Description

Gardener team is adopting the Kubernetes open-source system for automating deployment, scaling, and management of containerized SAP solutions and business applications. Evolving and enhancing the open source project Gardener as SAP’s way to provide a homogeneous and universal Kubernetes-based container management is the key deliverable of this team, in close collaboration with the teams in other SAP locations. Project Gardener is providing solutions to run and orchestrate Kubernetes clusters on public cloud, hybrid or SAP owned infrastructures for a variety of enterprise use cases.

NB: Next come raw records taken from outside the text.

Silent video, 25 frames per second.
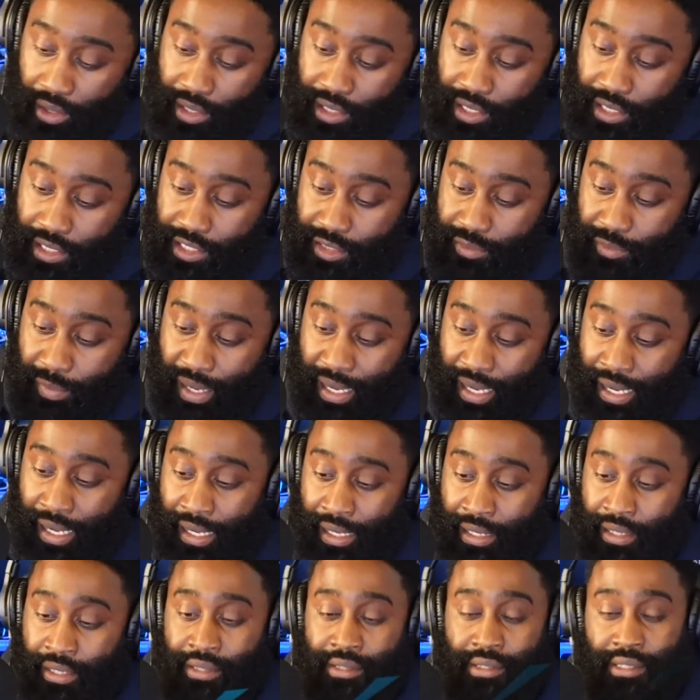He's
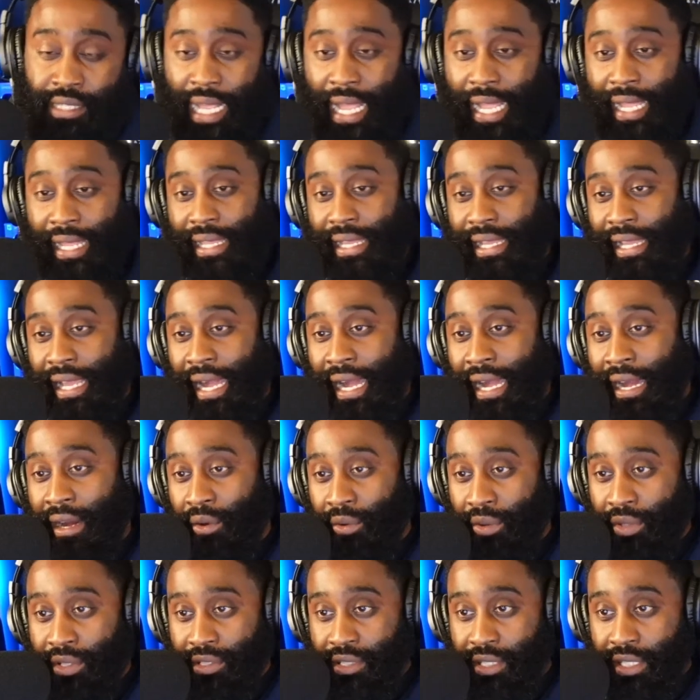my sacking guy
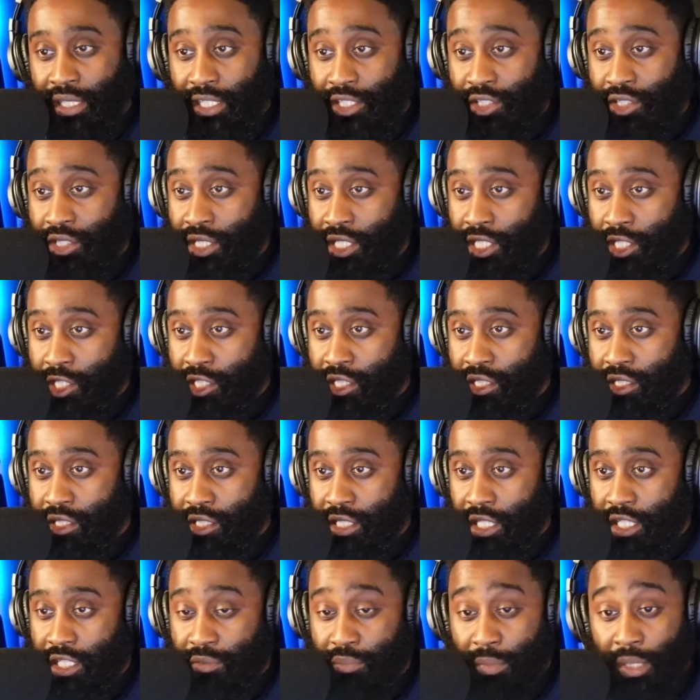on this list, and this is
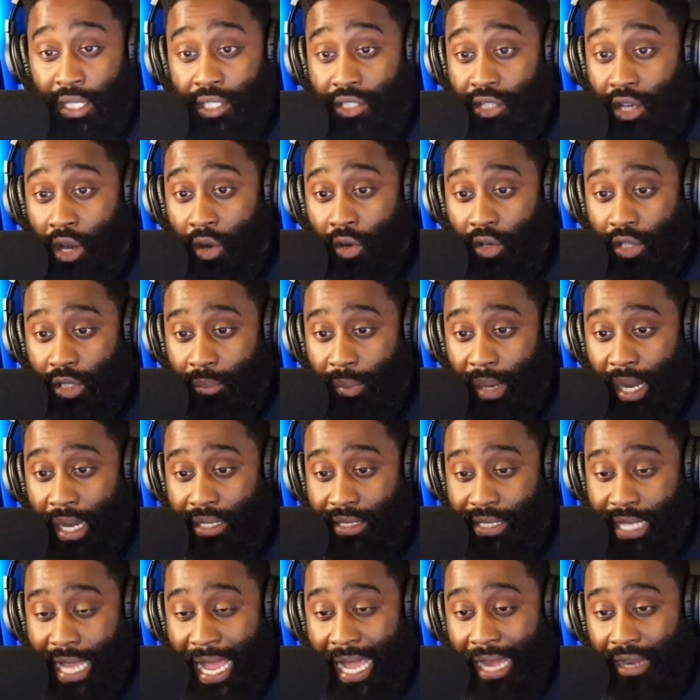just me talking about
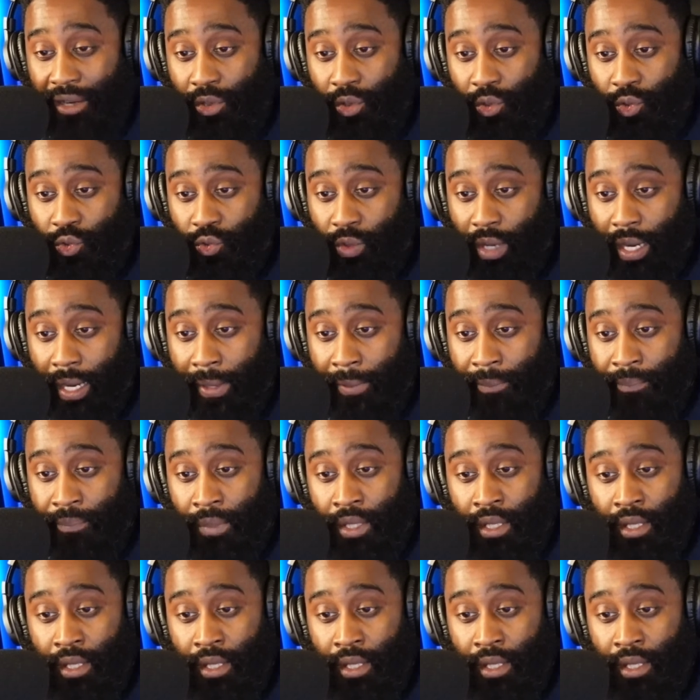tackles, right?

Site Reliability Engineering team in Gardener organization is ensuring the Live Site First culture, reacts on alerts, performs proactive monitoring, prepares, and applies hotfixes or critical configuration changes, performs Root Cause Analysis, implements automations and improvements in various components around the test machinery, monitoring and observability stacks.

Responsibilities:

  • Develop, maintain, and enhance software-based solutions to achieve improvements in service stability, reliability, and operations
  • Act as technical expert during incidents, investigate and solve incidents on a deep technical level. Perform troubleshooting and log analysis to identify and solve issues in accordance with internal and external SLAs
  • Drive root cause analysis and follow-up improvements to prevent reoccurring issues
  • Learn new technologies and keep up to date with latest product releases
  • Work with tools like Concourse, GitHub & GitHub Actions, Grafana, Prometheus, Prow
  • Use programming languages like Go, Python and Bash
  • Understanding Kubernetes is a must! Certified Kubernetes Administrator (CKA) is a plus or taking the certificate is expected within a year
  • Voluntarily weekend OnCall duties
  • Experience with Istio, Linux and security hardening procedures is a plus

Education

Bachelor's or Master's degrees